**YOUR TASK**
Each entry below should be printed exactly, with every image left out.

[EXERCISE MATERIAL]

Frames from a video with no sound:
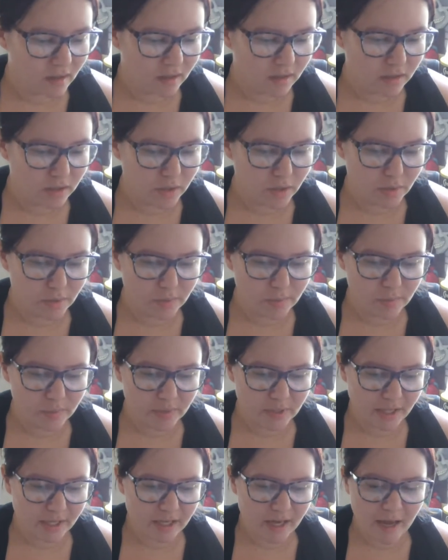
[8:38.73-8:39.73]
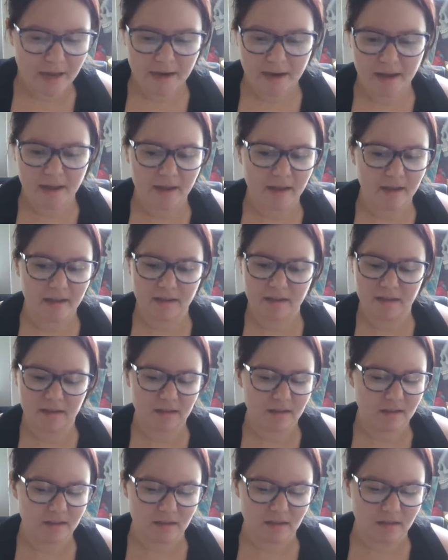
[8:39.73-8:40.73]
you know, like
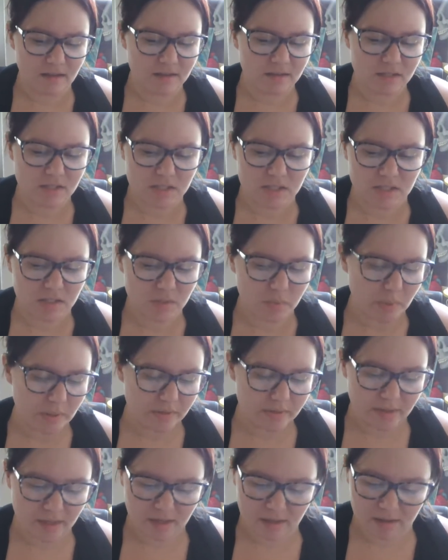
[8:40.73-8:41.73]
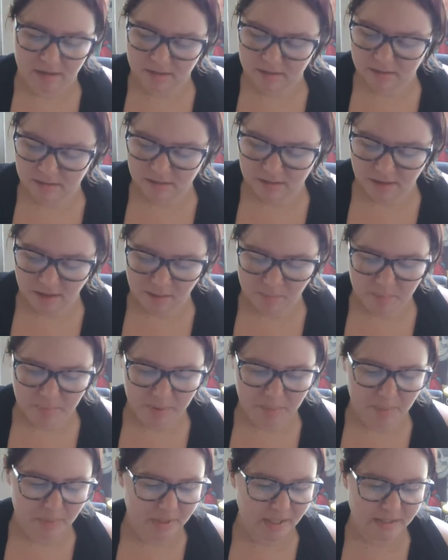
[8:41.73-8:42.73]
it's just this weird thing that
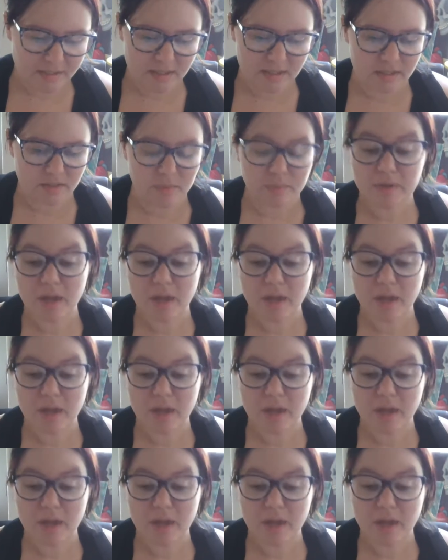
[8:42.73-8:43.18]
people like to do.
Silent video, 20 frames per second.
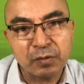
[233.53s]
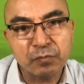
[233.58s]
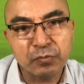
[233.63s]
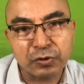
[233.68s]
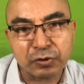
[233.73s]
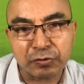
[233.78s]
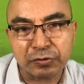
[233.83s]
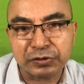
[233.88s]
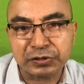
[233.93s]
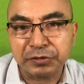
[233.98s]

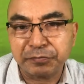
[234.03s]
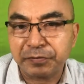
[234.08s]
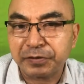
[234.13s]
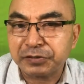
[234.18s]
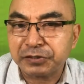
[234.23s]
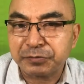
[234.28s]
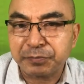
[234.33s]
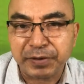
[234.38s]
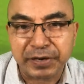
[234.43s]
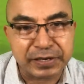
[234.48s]
for our
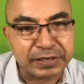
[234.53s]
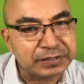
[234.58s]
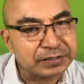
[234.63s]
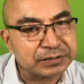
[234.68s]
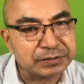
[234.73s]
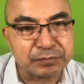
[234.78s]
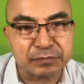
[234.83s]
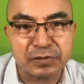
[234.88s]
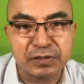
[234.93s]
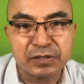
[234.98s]
defense
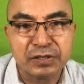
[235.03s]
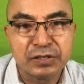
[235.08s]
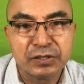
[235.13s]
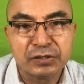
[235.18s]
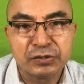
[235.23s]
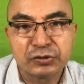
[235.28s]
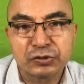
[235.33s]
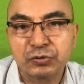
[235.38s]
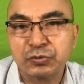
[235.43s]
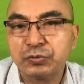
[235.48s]
mechanism.
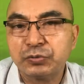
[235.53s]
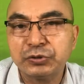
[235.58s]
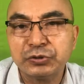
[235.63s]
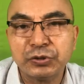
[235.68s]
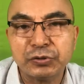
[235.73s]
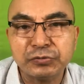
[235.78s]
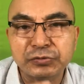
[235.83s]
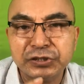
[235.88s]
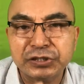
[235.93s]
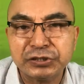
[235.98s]
So we
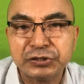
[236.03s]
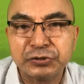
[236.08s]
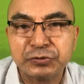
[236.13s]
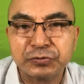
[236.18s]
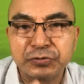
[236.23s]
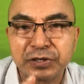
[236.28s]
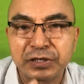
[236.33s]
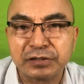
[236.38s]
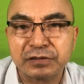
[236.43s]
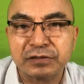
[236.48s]
don't need
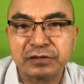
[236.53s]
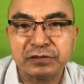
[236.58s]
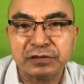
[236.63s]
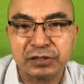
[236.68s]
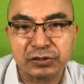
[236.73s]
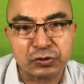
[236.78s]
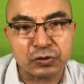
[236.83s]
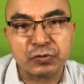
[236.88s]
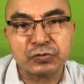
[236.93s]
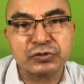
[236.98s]
to cut
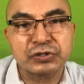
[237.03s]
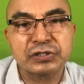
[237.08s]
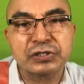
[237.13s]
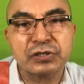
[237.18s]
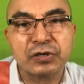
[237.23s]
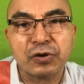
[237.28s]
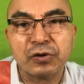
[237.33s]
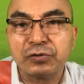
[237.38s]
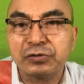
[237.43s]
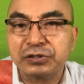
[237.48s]
the
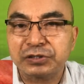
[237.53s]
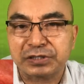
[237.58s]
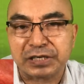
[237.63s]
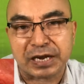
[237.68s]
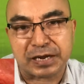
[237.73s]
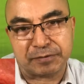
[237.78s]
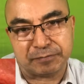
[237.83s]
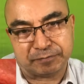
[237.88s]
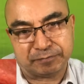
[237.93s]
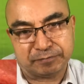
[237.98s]
tonsil all the
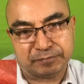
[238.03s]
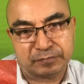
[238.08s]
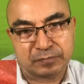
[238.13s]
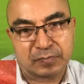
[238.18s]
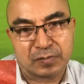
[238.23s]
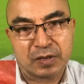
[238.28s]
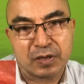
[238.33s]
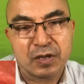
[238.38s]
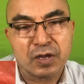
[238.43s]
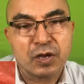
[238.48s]
time.
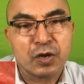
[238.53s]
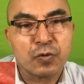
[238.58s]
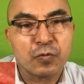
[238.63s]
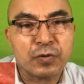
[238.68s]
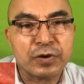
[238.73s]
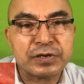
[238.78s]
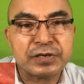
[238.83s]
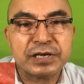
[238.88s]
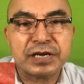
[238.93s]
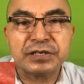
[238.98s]

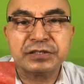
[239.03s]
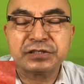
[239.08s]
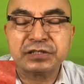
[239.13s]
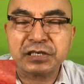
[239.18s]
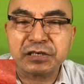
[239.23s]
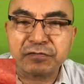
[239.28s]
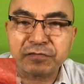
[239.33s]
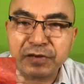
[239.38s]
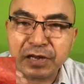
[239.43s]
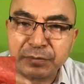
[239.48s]
When there is
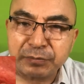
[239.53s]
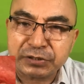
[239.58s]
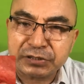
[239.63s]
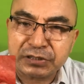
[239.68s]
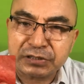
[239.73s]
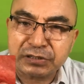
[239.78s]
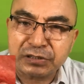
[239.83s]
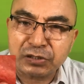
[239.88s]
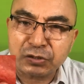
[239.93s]
inflammation in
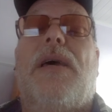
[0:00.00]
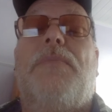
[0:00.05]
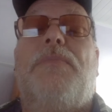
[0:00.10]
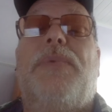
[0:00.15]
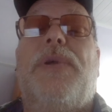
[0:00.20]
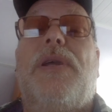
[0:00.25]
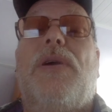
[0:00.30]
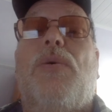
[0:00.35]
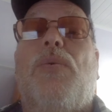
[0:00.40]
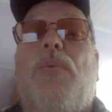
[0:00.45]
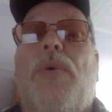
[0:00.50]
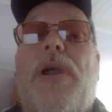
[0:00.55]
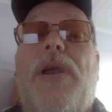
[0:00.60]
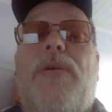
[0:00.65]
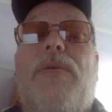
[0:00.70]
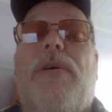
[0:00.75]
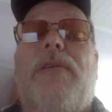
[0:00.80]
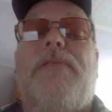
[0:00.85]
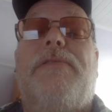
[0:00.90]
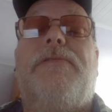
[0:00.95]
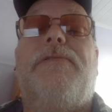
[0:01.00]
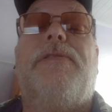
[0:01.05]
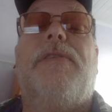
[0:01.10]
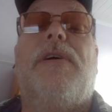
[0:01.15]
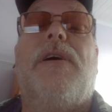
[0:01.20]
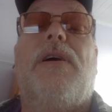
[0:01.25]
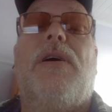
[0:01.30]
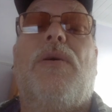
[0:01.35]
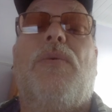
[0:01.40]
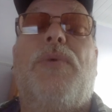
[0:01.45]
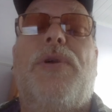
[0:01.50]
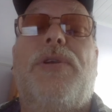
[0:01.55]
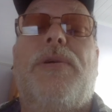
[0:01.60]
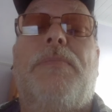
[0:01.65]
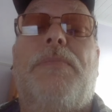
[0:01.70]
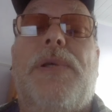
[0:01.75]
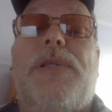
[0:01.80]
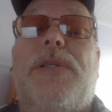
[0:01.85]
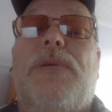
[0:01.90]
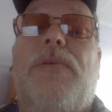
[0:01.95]
and be aware of when
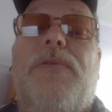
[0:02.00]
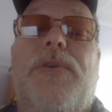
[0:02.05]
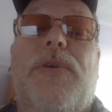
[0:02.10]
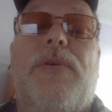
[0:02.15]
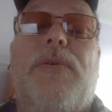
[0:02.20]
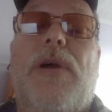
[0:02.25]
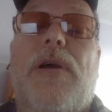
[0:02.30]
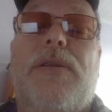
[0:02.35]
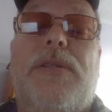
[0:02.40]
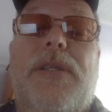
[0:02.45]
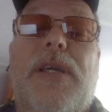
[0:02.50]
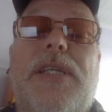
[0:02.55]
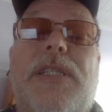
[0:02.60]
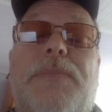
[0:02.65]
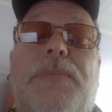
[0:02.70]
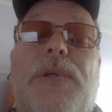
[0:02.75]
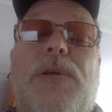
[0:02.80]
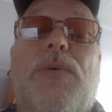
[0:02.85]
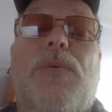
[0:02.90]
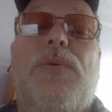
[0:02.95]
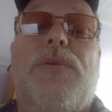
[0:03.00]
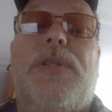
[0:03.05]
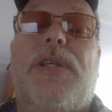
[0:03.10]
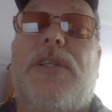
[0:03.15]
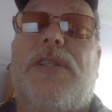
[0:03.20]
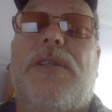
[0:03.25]
you're busy with your road test, because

[/EXERCISE MATERIAL]

**WORKED SOLUTION**
Frames from a video with no sound:
[8:38.73-8:39.73]
[8:39.73-8:40.73]
you know, like
[8:40.73-8:41.73]
[8:41.73-8:42.73]
it's just this weird thing that
[8:42.73-8:43.18]
people like to do.
Silent video, 20 frames per second.
[233.53s]
[233.58s]
[233.63s]
[233.68s]
[233.73s]
[233.78s]
[233.83s]
[233.88s]
[233.93s]
[233.98s]

[234.03s]
[234.08s]
[234.13s]
[234.18s]
[234.23s]
[234.28s]
[234.33s]
[234.38s]
[234.43s]
[234.48s]
for our
[234.53s]
[234.58s]
[234.63s]
[234.68s]
[234.73s]
[234.78s]
[234.83s]
[234.88s]
[234.93s]
[234.98s]
defense
[235.03s]
[235.08s]
[235.13s]
[235.18s]
[235.23s]
[235.28s]
[235.33s]
[235.38s]
[235.43s]
[235.48s]
mechanism.
[235.53s]
[235.58s]
[235.63s]
[235.68s]
[235.73s]
[235.78s]
[235.83s]
[235.88s]
[235.93s]
[235.98s]
So we
[236.03s]
[236.08s]
[236.13s]
[236.18s]
[236.23s]
[236.28s]
[236.33s]
[236.38s]
[236.43s]
[236.48s]
don't need
[236.53s]
[236.58s]
[236.63s]
[236.68s]
[236.73s]
[236.78s]
[236.83s]
[236.88s]
[236.93s]
[236.98s]
to cut
[237.03s]
[237.08s]
[237.13s]
[237.18s]
[237.23s]
[237.28s]
[237.33s]
[237.38s]
[237.43s]
[237.48s]
the
[237.53s]
[237.58s]
[237.63s]
[237.68s]
[237.73s]
[237.78s]
[237.83s]
[237.88s]
[237.93s]
[237.98s]
tonsil all the
[238.03s]
[238.08s]
[238.13s]
[238.18s]
[238.23s]
[238.28s]
[238.33s]
[238.38s]
[238.43s]
[238.48s]
time.
[238.53s]
[238.58s]
[238.63s]
[238.68s]
[238.73s]
[238.78s]
[238.83s]
[238.88s]
[238.93s]
[238.98s]

[239.03s]
[239.08s]
[239.13s]
[239.18s]
[239.23s]
[239.28s]
[239.33s]
[239.38s]
[239.43s]
[239.48s]
When there is
[239.53s]
[239.58s]
[239.63s]
[239.68s]
[239.73s]
[239.78s]
[239.83s]
[239.88s]
[239.93s]
inflammation in
[0:00.00]
[0:00.05]
[0:00.10]
[0:00.15]
[0:00.20]
[0:00.25]
[0:00.30]
[0:00.35]
[0:00.40]
[0:00.45]
[0:00.50]
[0:00.55]
[0:00.60]
[0:00.65]
[0:00.70]
[0:00.75]
[0:00.80]
[0:00.85]
[0:00.90]
[0:00.95]
[0:01.00]
[0:01.05]
[0:01.10]
[0:01.15]
[0:01.20]
[0:01.25]
[0:01.30]
[0:01.35]
[0:01.40]
[0:01.45]
[0:01.50]
[0:01.55]
[0:01.60]
[0:01.65]
[0:01.70]
[0:01.75]
[0:01.80]
[0:01.85]
[0:01.90]
[0:01.95]
and be aware of when
[0:02.00]
[0:02.05]
[0:02.10]
[0:02.15]
[0:02.20]
[0:02.25]
[0:02.30]
[0:02.35]
[0:02.40]
[0:02.45]
[0:02.50]
[0:02.55]
[0:02.60]
[0:02.65]
[0:02.70]
[0:02.75]
[0:02.80]
[0:02.85]
[0:02.90]
[0:02.95]
[0:03.00]
[0:03.05]
[0:03.10]
[0:03.15]
[0:03.20]
[0:03.25]
you're busy with your road test, because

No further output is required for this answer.